The very extensive Hugo Academic. A list of books from every nation in the world. A mesmerizing collection of AI-generated plants. An incredibly well-designed website about house plants. A translated, annotated and remixed edition of Guy Debord’s The Society of the Spectacle. Talkyard - a community discussion platform to share links and resources, and comment on them. Linkding - an intuitive and beautiful bookmark service, with a nifty Firefox extension. Should help with keeping this page up to date too. Tania - a farm management journal for when we finally have our own farm/large garden. I, Librarian - a feature-packed service to organize research papers - multiple import options (DOI, PubMed ID, arXiv etc.), exportable annotations with colors and everything, tagging and organization into (also collaborative) projects, full text search, and export to citation managers (!). Wrote a Python library to generate composable, customizable 2D matplotlib visualizations of 3D protein structures, portein: Portraits of Proteins.


It uses some linear algebra from various StackOverflow answers to find the optimal 2D projection, so I don’t have to fiddle around trying to find the protein’s most flattering angle. Ported the popular recipe ingredients parser, ingreedy, to Rust at ingreedy-rs. AlphaFold and EMBL released the AlphaFold Protein Structure Database with over 350,000 predicted structures and Deals over a million coming up! "Sioyek is a PDF viewer designed for reading research papers and technical books." - this could be very useful. Oku is a really pretty GoodReads alternative. Multiverse - a microblogging platform with a unique expressive style. A newsletter on graph machine learning. It looks pretty polished - there are themes, different kinds of layouts, and a lot of ways to customize the output. Mini-Conf lets you set up your own full-fledged virtual academic conference! A set of color-blind friendly palettes, useful for plotting. Tiny tools for sparking creativity. Neuron and its spiritual successor Emanote look like brilliant systems for designing micro-blogs and project sites.

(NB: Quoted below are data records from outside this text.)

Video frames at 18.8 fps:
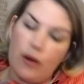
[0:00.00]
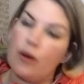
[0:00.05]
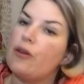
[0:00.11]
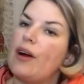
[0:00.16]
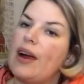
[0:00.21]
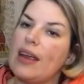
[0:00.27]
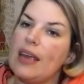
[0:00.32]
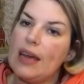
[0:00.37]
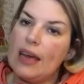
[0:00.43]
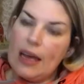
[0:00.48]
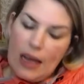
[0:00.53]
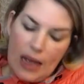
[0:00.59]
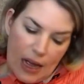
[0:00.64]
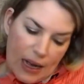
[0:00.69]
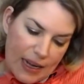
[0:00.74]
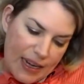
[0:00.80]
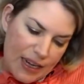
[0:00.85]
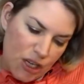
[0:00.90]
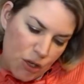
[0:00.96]
grey.
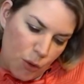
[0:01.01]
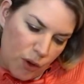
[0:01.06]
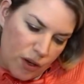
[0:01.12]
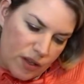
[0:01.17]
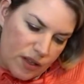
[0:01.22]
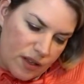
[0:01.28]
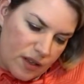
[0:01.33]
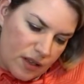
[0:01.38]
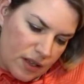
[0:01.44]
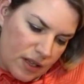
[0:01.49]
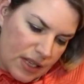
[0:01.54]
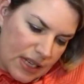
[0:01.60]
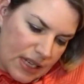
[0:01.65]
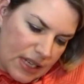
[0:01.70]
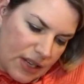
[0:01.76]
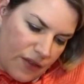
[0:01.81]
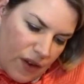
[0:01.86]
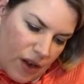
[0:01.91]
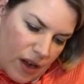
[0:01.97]
And each one's
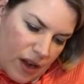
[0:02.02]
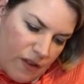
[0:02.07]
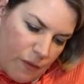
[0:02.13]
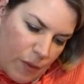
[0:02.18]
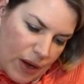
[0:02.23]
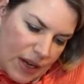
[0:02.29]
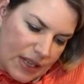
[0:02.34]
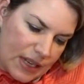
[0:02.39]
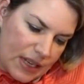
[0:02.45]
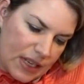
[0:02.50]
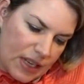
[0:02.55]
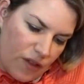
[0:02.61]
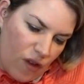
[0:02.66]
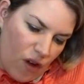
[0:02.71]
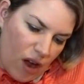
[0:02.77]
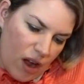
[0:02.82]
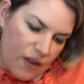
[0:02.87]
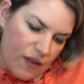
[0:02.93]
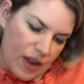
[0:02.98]
65 by
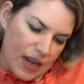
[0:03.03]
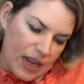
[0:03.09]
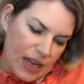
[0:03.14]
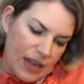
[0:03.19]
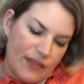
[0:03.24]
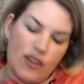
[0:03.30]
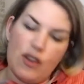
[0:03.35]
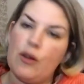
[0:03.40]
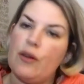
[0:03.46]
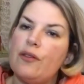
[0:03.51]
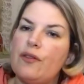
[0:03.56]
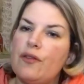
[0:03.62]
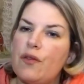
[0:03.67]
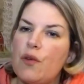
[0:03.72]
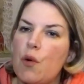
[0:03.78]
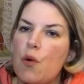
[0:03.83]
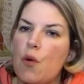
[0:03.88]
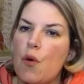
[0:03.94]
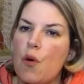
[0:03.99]
65 and gives you a
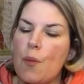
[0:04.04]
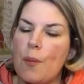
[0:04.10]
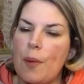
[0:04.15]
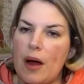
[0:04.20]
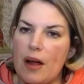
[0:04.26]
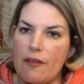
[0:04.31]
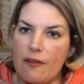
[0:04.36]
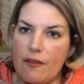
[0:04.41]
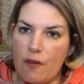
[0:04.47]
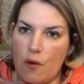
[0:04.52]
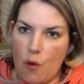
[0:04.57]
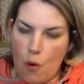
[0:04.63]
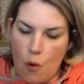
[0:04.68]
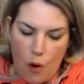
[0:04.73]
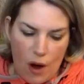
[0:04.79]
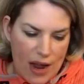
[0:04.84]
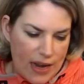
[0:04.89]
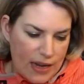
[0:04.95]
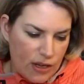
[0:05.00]
4 by 4
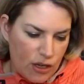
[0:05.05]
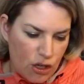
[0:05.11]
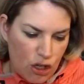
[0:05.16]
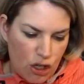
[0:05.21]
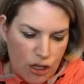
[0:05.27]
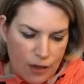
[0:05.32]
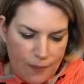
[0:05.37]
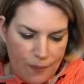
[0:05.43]
inch.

An engrossing article about cleaning up handwritten notes. The blog has other nice gems too. A new book and seminar about Geometric Deep Learning. Collaborative coding in JetBrains IDEs! A crazy project on 3D printing food dye into jello! Pangolin A Linux AMD laptop? PDF to get comments from collaborators etc. Has some great citation tools and beautydrops.shop neat interactive web versions of manuscripts. A Prolog inspired interactive fiction language called Dialog. Found GoatCounter a FOSS web analytics platform with zero cookies (no GDPR notice needed!). We’ve replaced Fathom analytics with this now. This post walks through variations of the Game of Life in Haskell. Adorable and information-packed comic series on Quantum computing. We just mentioned signed distance functions (SDFs) last month and this month came across sdf, a Python library for generating 3D meshes using SDFs. Pattern matching accepted for Python, woot! A textbook on Algorithms for Decision Making. Obsidian a customizable, extensible personal knowledge base system built on local Markdown files (also has a great Discord community).